Question 3 True / False
Syntactic acquisition is slow and error-prone because children is expected to gradually induce grammatical rules from the statistical patterns in the language they hear.
TTrue
FFalse
Answer: False
This describes vocabulary and pragmatic acquisition, not syntactic acquisition. Syntactic parameters are discrete — either set or not set — and they are set by positive evidence without requiring extensive accumulation of examples. Once a parameter is set, the corresponding grammatical properties emerge quickly and relatively error-free. This contrasts sharply with vocabulary (each word requires repeated exposure) and pragmatics (contextual inference and cultural knowledge accumulate slowly). The formal acquisition account predicts exactly this difference: syntactic acquisition should be fast and clean, and cross-linguistic acquisition data largely support this prediction.
Question 4 True / False
In formal acquisition theory, setting a single parameter can account for multiple grammatical properties of a language simultaneously, because different surface phenomena are consequences of the same underlying parameter value.
TTrue
FFalse
Answer: True
This is the cascading effects property and it is central to why the parameter model is explanatorily powerful. Rather than explaining null subjects, verb inversion, and expletive omission as three separate facts requiring three separate learning events, the parameter model explains all of them as consequences of one setting: [+pro-drop]. The model's prediction that these properties should cluster together across languages, and be acquired together by children, has been substantially supported by cross-linguistic acquisition research. Cascading effects are what give the parameter model empirical traction beyond simply positing innate grammar.
Question 5 Short Answer
Why, according to the parameter-setting model, does syntactic acquisition require only positive evidence — while vocabulary and pragmatic acquisition require extensive accumulated experience?

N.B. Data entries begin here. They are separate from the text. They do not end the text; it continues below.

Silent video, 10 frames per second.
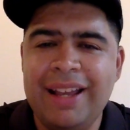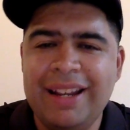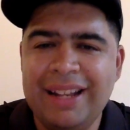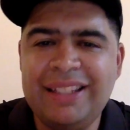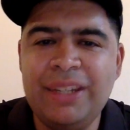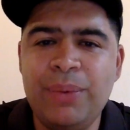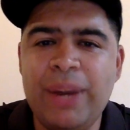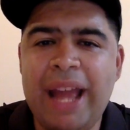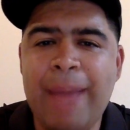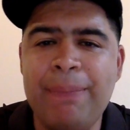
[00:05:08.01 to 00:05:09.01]
Let's see
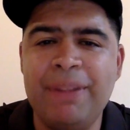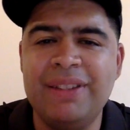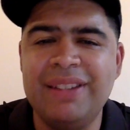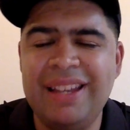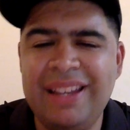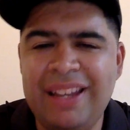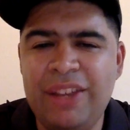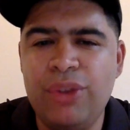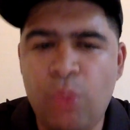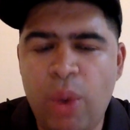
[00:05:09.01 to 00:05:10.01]
what happens.
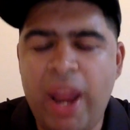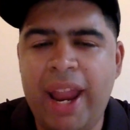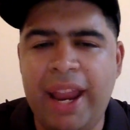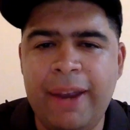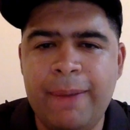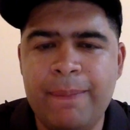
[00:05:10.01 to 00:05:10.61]
Either way,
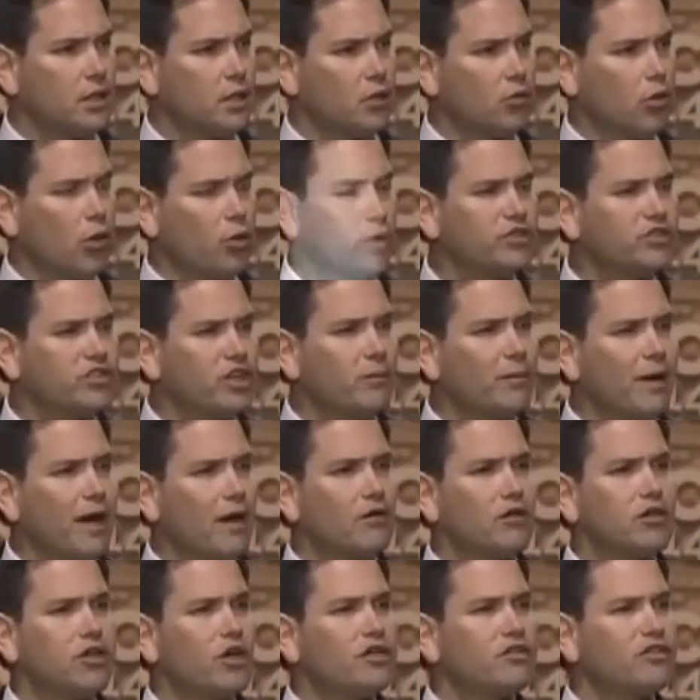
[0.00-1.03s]
where we
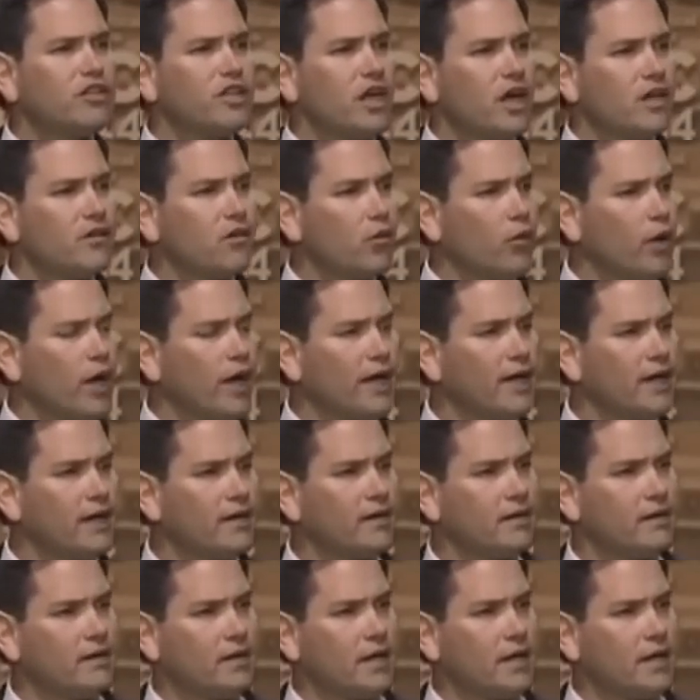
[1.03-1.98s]
somehow look the other way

Think about your answer, then reveal below.
Model answer: Syntactic parameters are binary settings in a pre-specified universal system: the child does not learn what the options are, only which option the target language has chosen. Positive evidence — a grammatical sentence of the right type — is sufficient to trigger the correct setting. The child does not need to hear ungrammatical sentences, be corrected, or accumulate many examples of the same pattern. By contrast, each vocabulary item must be individually mapped from form to meaning through repeated exposure, and pragmatic knowledge requires building up contextual inference patterns from social experience. Parameters have a discrete, constrained search space; vocabulary and pragmatics have open-ended, continuous search spaces that require statistical accumulation.
This asymmetry explains a striking fact about child language: syntactic knowledge arrives quickly and with few errors, while vocabulary grows slowly and pragmatic competence takes years to approach adult levels. The formal model predicts this precisely because syntax is parameter-driven (discrete, fast, positive-evidence-only) while other domains are not.